[Dataset excerpts]
______________________________
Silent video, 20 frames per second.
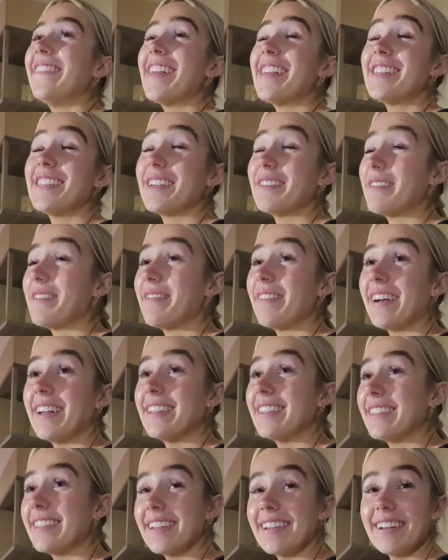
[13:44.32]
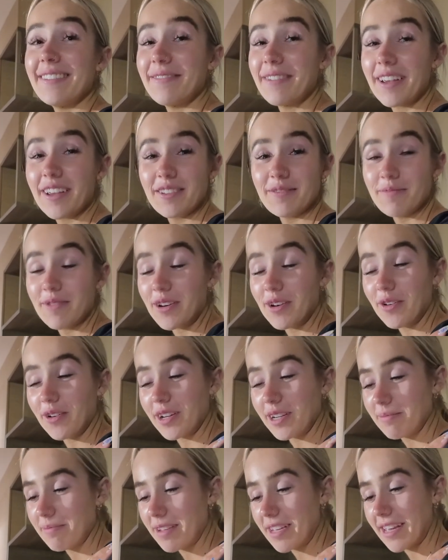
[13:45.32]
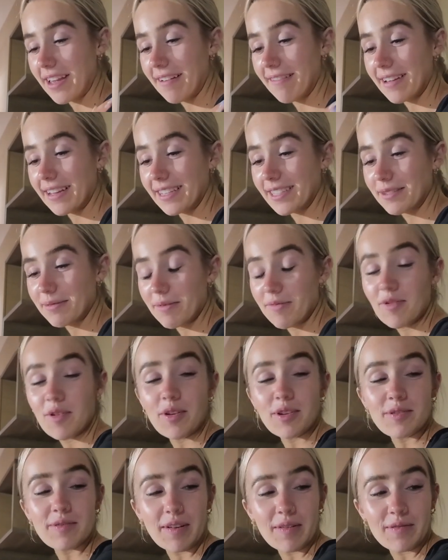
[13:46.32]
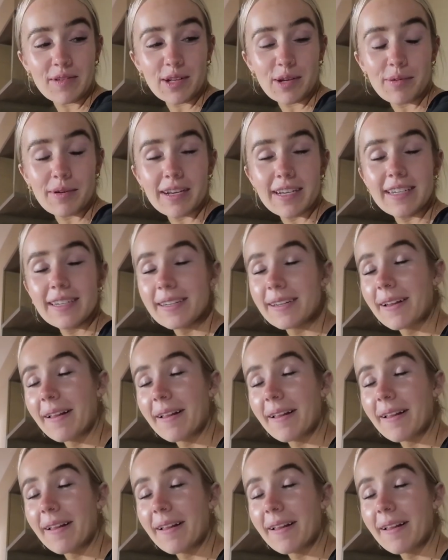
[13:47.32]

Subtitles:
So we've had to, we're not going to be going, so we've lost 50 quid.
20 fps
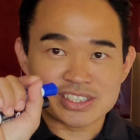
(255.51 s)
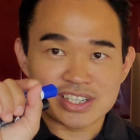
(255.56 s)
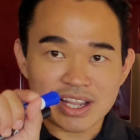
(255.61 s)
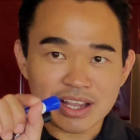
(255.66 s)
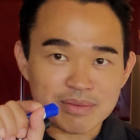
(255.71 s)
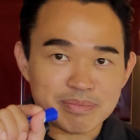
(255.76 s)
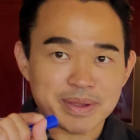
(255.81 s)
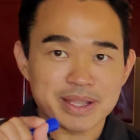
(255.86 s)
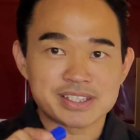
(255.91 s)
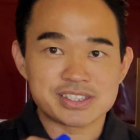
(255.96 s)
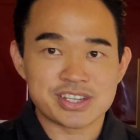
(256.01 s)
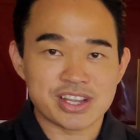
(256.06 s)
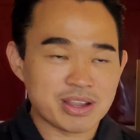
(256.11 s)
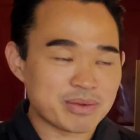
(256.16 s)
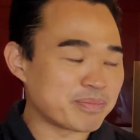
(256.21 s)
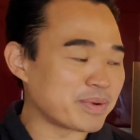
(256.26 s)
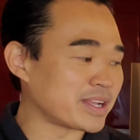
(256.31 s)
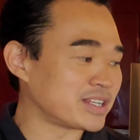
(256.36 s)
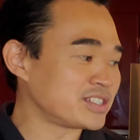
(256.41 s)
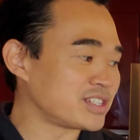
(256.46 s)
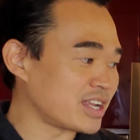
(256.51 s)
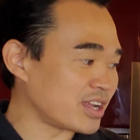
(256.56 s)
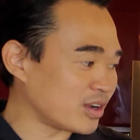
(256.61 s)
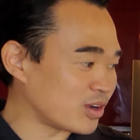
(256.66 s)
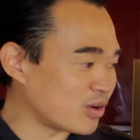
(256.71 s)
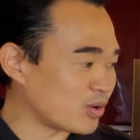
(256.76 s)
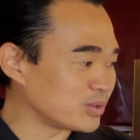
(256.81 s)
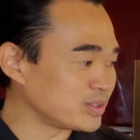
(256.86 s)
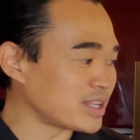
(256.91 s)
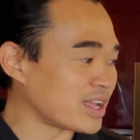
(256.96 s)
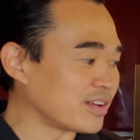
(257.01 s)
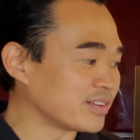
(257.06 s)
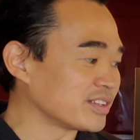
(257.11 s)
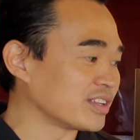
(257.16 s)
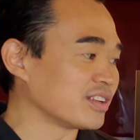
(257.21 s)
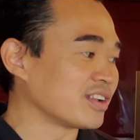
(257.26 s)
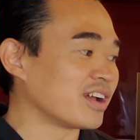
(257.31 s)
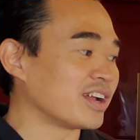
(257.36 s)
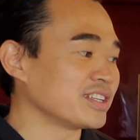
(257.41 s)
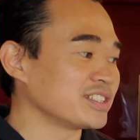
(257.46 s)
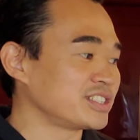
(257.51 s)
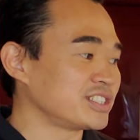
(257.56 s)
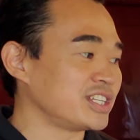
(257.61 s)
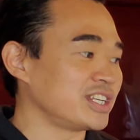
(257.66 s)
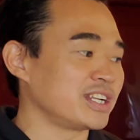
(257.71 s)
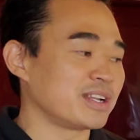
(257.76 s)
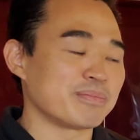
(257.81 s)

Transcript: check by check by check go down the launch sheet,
______________________________
> _Assigned task_:
Once the pictures are set aside, repeat the data above exactly as written.

> _Task answer_:
Silent video, 20 frames per second.
[13:44.32]
[13:45.32]
[13:46.32]
[13:47.32]

Subtitles:
So we've had to, we're not going to be going, so we've lost 50 quid.
20 fps
(255.51 s)
(255.56 s)
(255.61 s)
(255.66 s)
(255.71 s)
(255.76 s)
(255.81 s)
(255.86 s)
(255.91 s)
(255.96 s)
(256.01 s)
(256.06 s)
(256.11 s)
(256.16 s)
(256.21 s)
(256.26 s)
(256.31 s)
(256.36 s)
(256.41 s)
(256.46 s)
(256.51 s)
(256.56 s)
(256.61 s)
(256.66 s)
(256.71 s)
(256.76 s)
(256.81 s)
(256.86 s)
(256.91 s)
(256.96 s)
(257.01 s)
(257.06 s)
(257.11 s)
(257.16 s)
(257.21 s)
(257.26 s)
(257.31 s)
(257.36 s)
(257.41 s)
(257.46 s)
(257.51 s)
(257.56 s)
(257.61 s)
(257.66 s)
(257.71 s)
(257.76 s)
(257.81 s)

Transcript: check by check by check go down the launch sheet,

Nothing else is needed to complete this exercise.